Captured with NASA’s Messenger spacecraft in 2011, this image of Mercury shows the tiny, hot planet’s many craters, named after writers, artists and musicians.
This one’s a little bit more dated, dating from 1996 during the Magellan mission, also known as the Venus Radar Mapper. It’s been in orbit since 1989, but this shot is one of our favorites of its long trip out to the second planet. The dark spots all over the planet are meteorite impacts, and that big light section right in the center is Ovda Regio, a massive mountain range.
Over 40 years after the famous “Blue Marble” picture showed the world what our planet looks like from afar in gorgeous detail, NASA’s DSCOVR satellite began taking regular portraits of Earth from its stable position a million miles away.
For Mars, we’re going to reach all the way back to 1980. Recent efforts on Mars have resulted in some of the highest-quality shots ever taken of the Red Planet, but they’re mostly from close by or, lately, on the surface. Those are incredible, but we were really looking for a “marble” style picture, and this is one of the most gorgeous we’ve ever seen. It’s a mosaic of images taken by the Viking 1 orbiter. That gash in the middle is Valles Marineris, a massive canyon along the planet’s equator that’s among the largest in our solar system.
Jupiter’s prettiest shot came from, believe it or not, a flyby–this beautiful image was taken in November of 2003 with the somewhat narrow camera on NASA’s Cassini spacecraft while Cassini was on its way to Saturn. Interestingly, everything you see in this image is actually a cloud, not the surface of the planet itself–the white and tan rings are all different types of cloud cover. This image is notable because these colors are very close to what the human eye would see.

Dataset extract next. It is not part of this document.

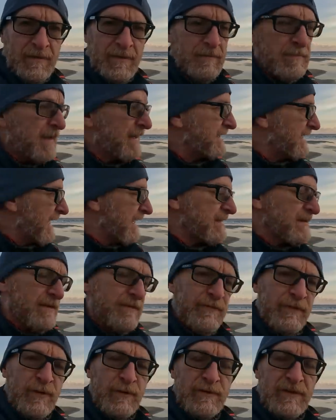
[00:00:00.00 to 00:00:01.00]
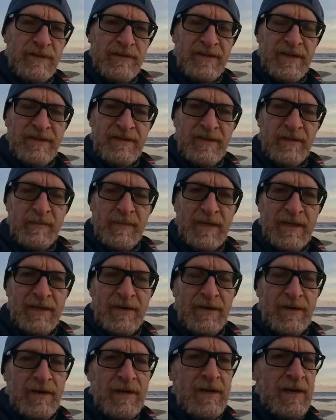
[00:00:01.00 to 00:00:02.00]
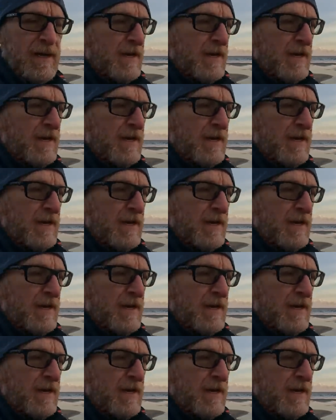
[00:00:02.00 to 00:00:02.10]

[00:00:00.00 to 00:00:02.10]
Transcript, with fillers: magnetic filter system here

And when the Cassini probe finally made it past Jupiter and out to Saturn, it was all worth it, because the photos of Saturn and its moons are extraordinary. This shot was compiled from a 9-hour-long photo session that let scientists capture this gorgeous backlit view.
Poor Uranus. In 1986, when Voyager 2 passed by the first “ice giant” on its way out to the unknown, it looked like nothing more than a featureless blue-green sphere. That’s due to a haze of methane clouds, which are the final layer of frozen gases in this little-known planet. It’s believed that there are clouds of water somewhere underneath, but, well, we’re not really sure.
The final planet that is technically a planet according to scientists (but not our hearts), Neptune was only discovered in 1846 and even then it was discovered due to mathematical calculation, not due to observation–changes in the orbit of Uranus led astronomer Alexis Brouvard to the discovery that another planet was out there. And this image is not very good because Neptune has been visited only once, by the Voyager 2, in 1989. It’s hard to get a sense of what’s going on out on Neptune–temperatures are barely above absolute zero, it’s buffeted by the strongest winds in the solar system (up to 1,300mph), and in fact we have very little idea how the planet was formed or operates.
So, yes, Pluto is a “dwarf planet” rather than a regular planet. But we couldn’t leave it out, especially with all the amazing images sent back from New Horizons flyby in 2015. What was once just a blurry circle is now a high-definition wonder with features that will keep planetary scientists busy for years to come.